Wednesday, March 4, 2009

Music Review; Pianist Osorio Interprets Brahms Piano Concerto with Honeck in Heinz Hall

Music Review; Pianist Osorio Interprets Brahms Piano Concerto with Honeck in Heinz Hall

by Shuo Zhang

If you would like to attend a concert once in a while just to hear the less well known classical music and find them equally charming from the beginning to the end, this is the one for you. Last Friday, pianist Osorio joins Manfred Honeck with Pittsburgh Symphony Orchestra in a concert that features Brahms' Piano Concerto No.1 and Dvorak's Symphony No.8.

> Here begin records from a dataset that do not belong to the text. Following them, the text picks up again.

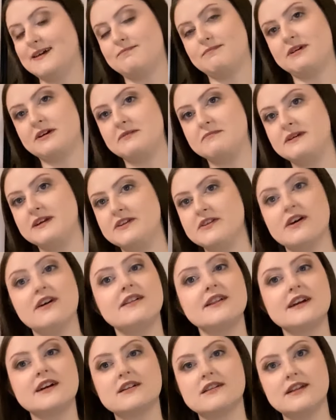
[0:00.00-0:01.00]
my Me
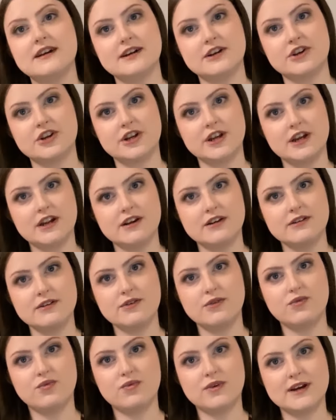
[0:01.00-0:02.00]
Dolly collection
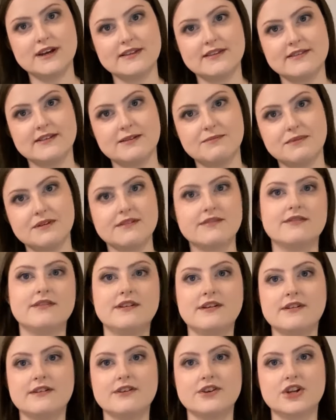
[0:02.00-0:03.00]
winds up as
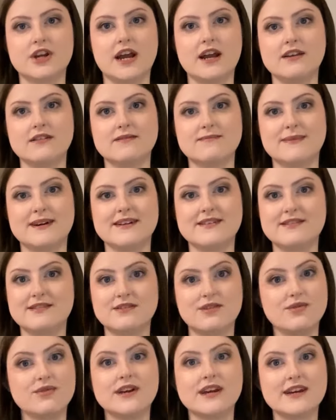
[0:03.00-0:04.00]
large as my
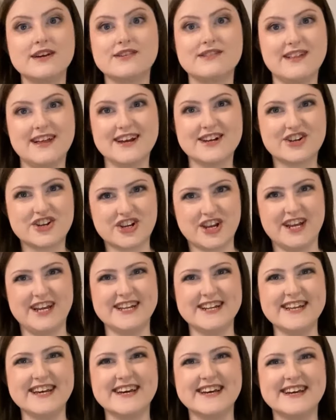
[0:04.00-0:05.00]
So Kate
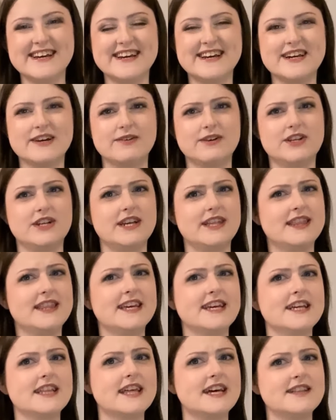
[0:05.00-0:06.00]
collection, which I
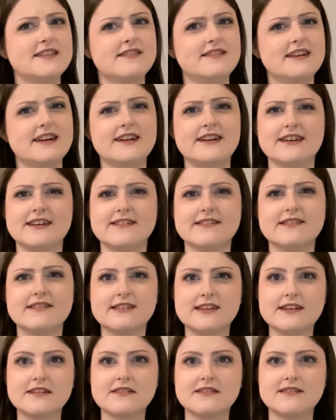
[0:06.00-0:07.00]
think that's standing at
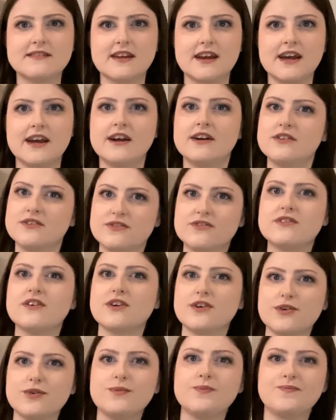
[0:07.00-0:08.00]
6.
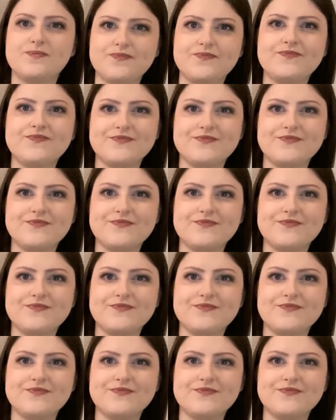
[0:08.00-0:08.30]
So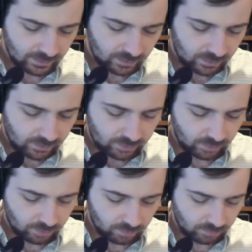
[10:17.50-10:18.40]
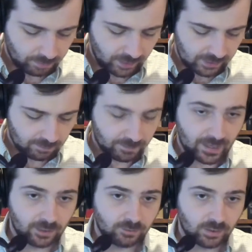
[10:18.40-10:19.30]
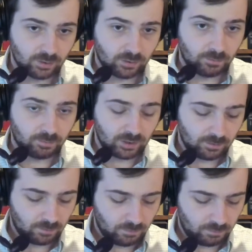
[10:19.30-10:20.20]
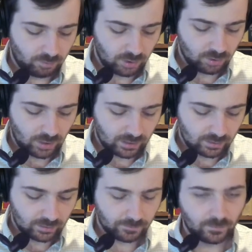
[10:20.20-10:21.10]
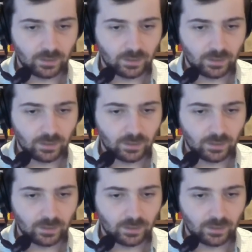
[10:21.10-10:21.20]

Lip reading: So replaceable batteries are a pretty good idea.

Brahms published his first Symphony at the age of 43 after years of revising the work. The piano concerto No.1, on the other hand, is one of his earlier works, and also one of those works to be rearranged and revised for different instrumentation from time to time, just like his Piano Quintet No.34, a forceful work with strange charm, which has a history of also being a string quintet and a piano duo. In the case of Concerto No.1, it was originally composed as a piano duo, and has been called by some as the "symphony with piano".

It is indeed a piano concerto that is big in every sense, and under Honeck's interpretation, the somehow unsettling first theme of the first movement reminds one of the strength heard in the famous Violin Concerto in D major, a most commonly performed piece of Brahms.

Mr.Orsorio, on the other hand, contrasts the massiveness of parts of the music with his delicate playing in some other passages, giving the music a fuller range of color. Known for his recordings of Brhams, Osorio is indeed one of those less well known but equally charming and masterful pianist.

A strong Bohemian flavor and the rural fresh air hit the audience in Heinz Hall in the second half of the concert with the coming of Dvorak's Symphony No.8, another equally charming work after the celebrated No.9. This symphony, often labeled as "Pastoral" following Beethoven's No.6, is also considered as having a hint of improvisational style that resembles a symphony poem.

The symphony captured the flow and contrast of the symphony, and depicts a vivid scene of bird singing and possibly some kind of rural religious ceremony in the third movement. The last movement was marked by the distinctive sound of the brass section, casting a remarkable liveliness to the finale.

The concert repeats on Saturday at 8:00pm.